Hago lo de los negritos sabaneros, ellos extienden una sábana al piso para colocar su mercadería, se los ve en las calles concurridas de Barcelona o en las estaciones del metro, vendiendo carteras y ropa. Cuando pasan los mozos, recogen la sábana con todo su contenido y se marchan, pero no muy lejos, esperan que las autoridades se hayan retirado y regresan al mismo sitio.

Yo no puedo hacer lo mismo porque soy muy lenta para huir, cuando quise estrenarme de vendedora ambulante los mozos me dieron un gran susto, pero me pasaron por alto con la advertencia de no volverme a encontrar haciendo lo mismo. Como apenas hacía días que había llegado a España no comprendía la forma de hablar, me dijeron: “Venga, hasta ahora” Se estaban despidiendo, por supuesto, pero con el “Venga” yo estaba yendo, con el “Hasta ahora” me preguntaba si debía irme ahora o después, pero al ver que los mozos se alejaban recogí -no una sábana – sino una maleta de madera con dibujos de la Torre inclinada de Pisa y me fui.

La Calle se convirtió en los laberintos que tenía que hacer para legalizar mi actividad, días interminables de trámites para obtener un permiso de venta ambulante. Conseguí ser un número para Hacienda y para la Seguridad Social. El Banco me dio una cuenta y un aparato muy inteligente para cobrar las ventas con tarjeta. Pero a todo esto, seguía faltándome el permiso del Ayuntamiento para vender en la calle.

Ante las circunstancias, cierto día me vestí de Mimo, me pinté el rostro de color blanco con flechas que me atravesaban los párpados, me puse unas pestañas muy largas y unas estrellas me brillaban en la punta de la nariz; una boina por el frío, que me valió también para darme un toque de artista; unos zapatos planos con correa al estilo de colegiala, unas mallas térmicas de color negro y un vestido corto de cuadros rojos.
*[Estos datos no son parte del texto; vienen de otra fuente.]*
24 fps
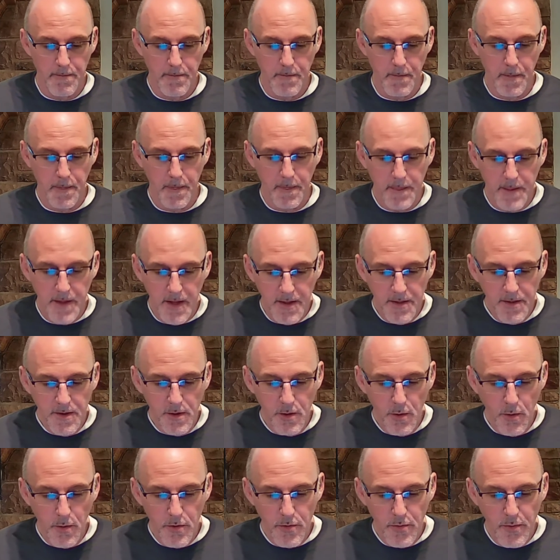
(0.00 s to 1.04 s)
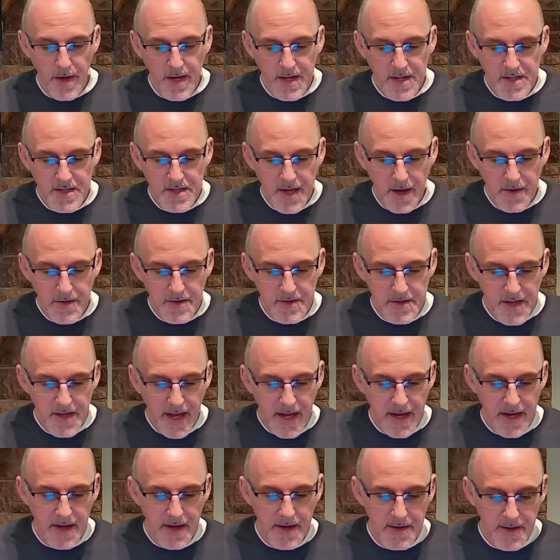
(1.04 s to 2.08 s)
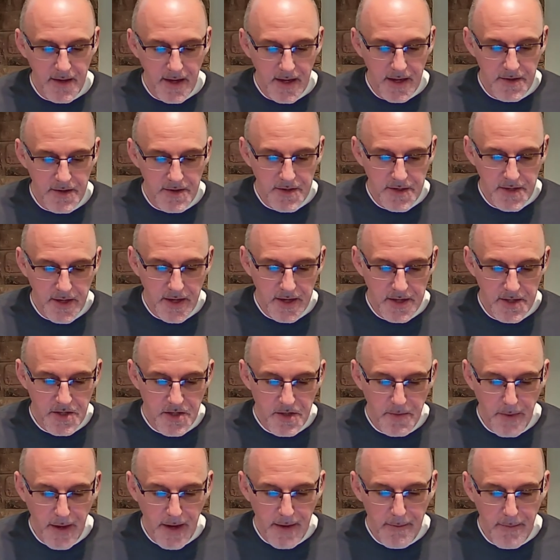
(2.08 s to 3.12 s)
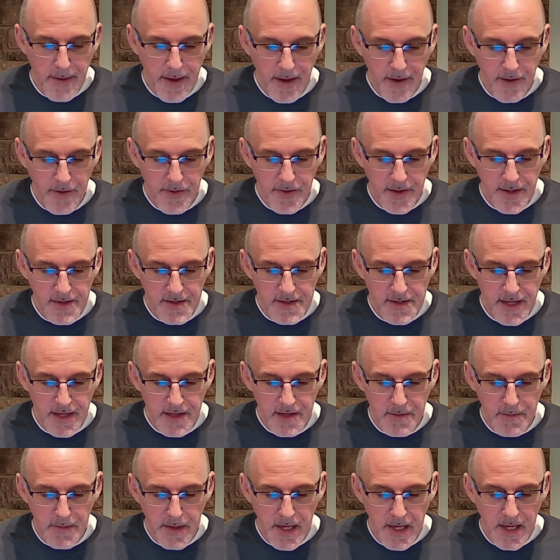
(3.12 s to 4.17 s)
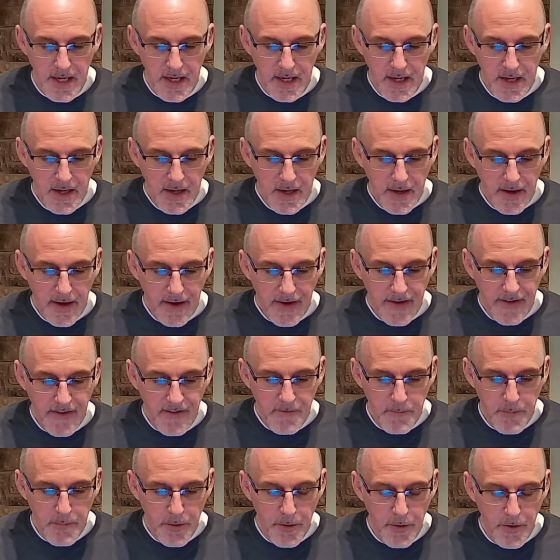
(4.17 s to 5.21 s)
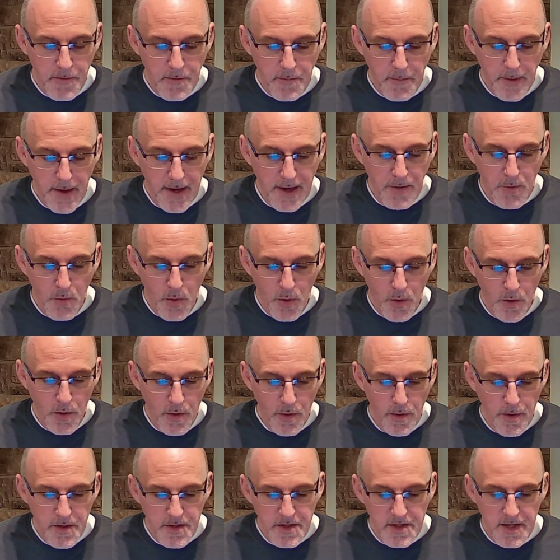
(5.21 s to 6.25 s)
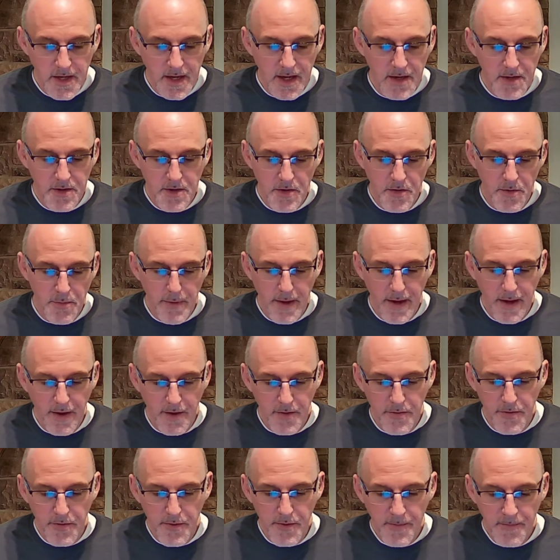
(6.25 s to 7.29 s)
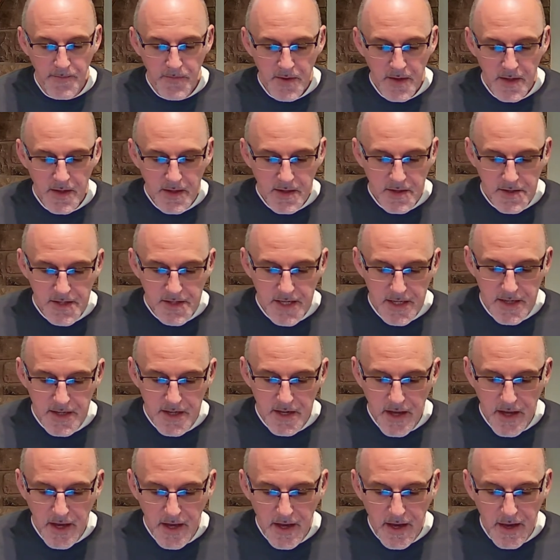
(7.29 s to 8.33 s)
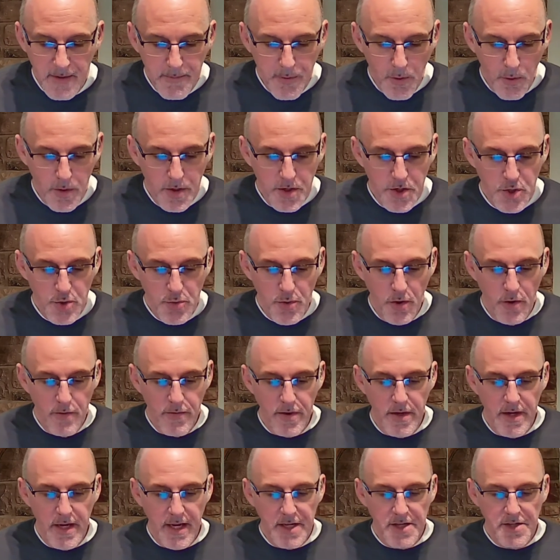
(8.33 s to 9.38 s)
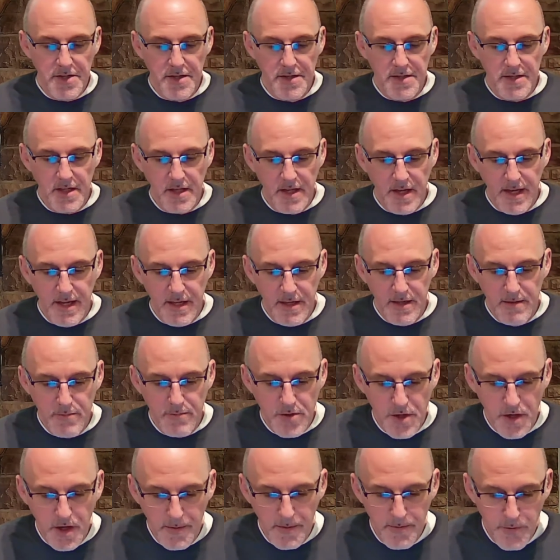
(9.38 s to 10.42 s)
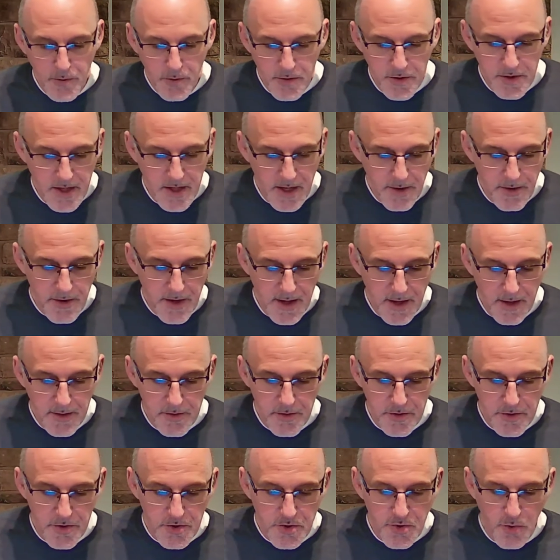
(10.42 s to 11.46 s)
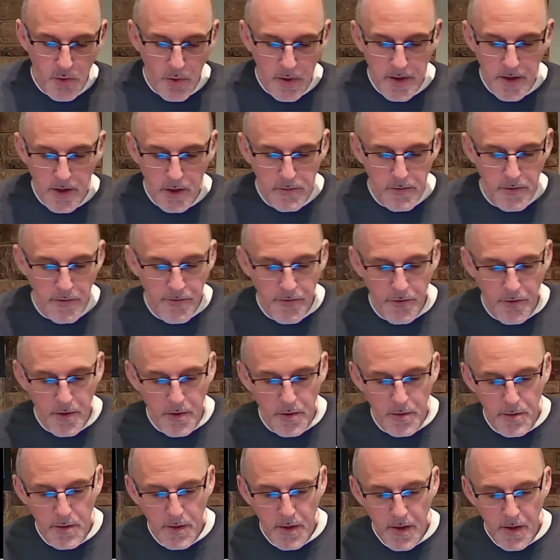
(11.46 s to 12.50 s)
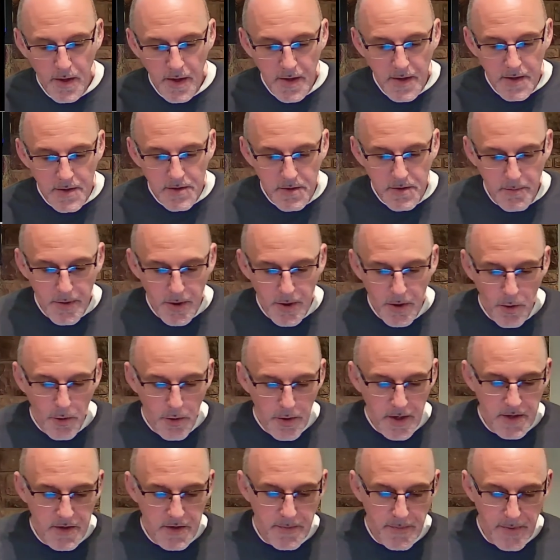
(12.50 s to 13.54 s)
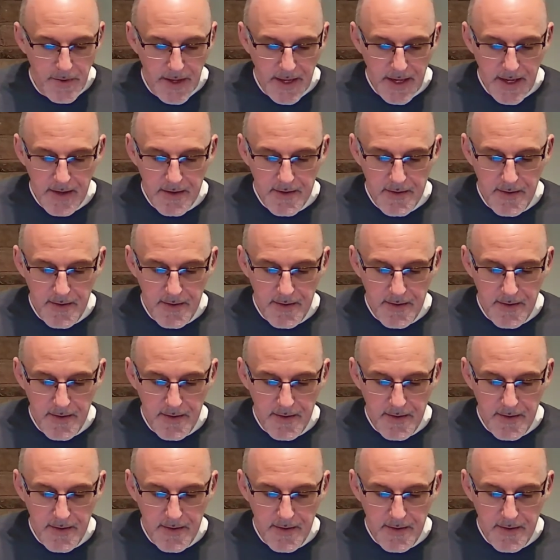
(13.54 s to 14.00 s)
Then the Lord reached out his hand and touched my mouth and said to me, I have put my words in your mouth. See, today I appoint you over nations and kingdoms to uproot and tear down, to destroy and overthrow, to build and to plant.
No sé si era mi forma de sentir, o si era mi personaje de Mimo el que lo sentía, pero las calles de Barcelona parecían vibrar de vida, la gente me sonreía, estaban a la expectativa de ver alguna gracia. Me ubiqué a la salida del metro y como fui el centro de atención improvisé cortos de mis relatos en plan de amores pasajeros, para los cuales los mismos transeúntes me servían, hasta que a lo lejos observé que un mozo se aproximaba…

Tenía un pequeño público y mi espacio de teatro, por lo que no consideré la posibilidad de salir corriendo, pero en mi cabeza se desarrollaba la escena de que el Mimo corría por toda la Plaza de Catalunya levantando al centenar de palomas y con la policía detrás suyo, y antes de poder reírme por lo que imaginaba, me alenté con la media sonrisa que al mozo le asomaba de los labios a pesar de haber reconocido mi pintoresca maleta de madera, a la que se inclinó para ponerle 1 moneda.

Los espectadores también me pusieron monedas, el Mimo no debía perder el carisma, pero el corazón del Mimo que era el mío, se enredó en sentimientos encontrados: de alegría porque los euros llovían justo en mi maleta, un dinero que me salvaría el día; y de tristeza, porque el metálico iba cubriendo el título de los libros que no pude vender…

Finalmente no sepultaría los sueños de una escritora, pero quizás… un Mimo de vestido rojo a cuadros te llame la atención en Barcelona.

El Mimo, los negritos sabaneros, los mozos, tú y yo somos parte del hermoso paisaje urbano y las infinitas calles que siempre esperan que vayamos a por ellas; como las palomas, que sin tener conciencia de la belleza que representan para la Plaza de Catalunya, se desprenden de su cielo para alimentarse del casual pedazo de algo – que a tu paso – has dejado caer de tí para su provecho.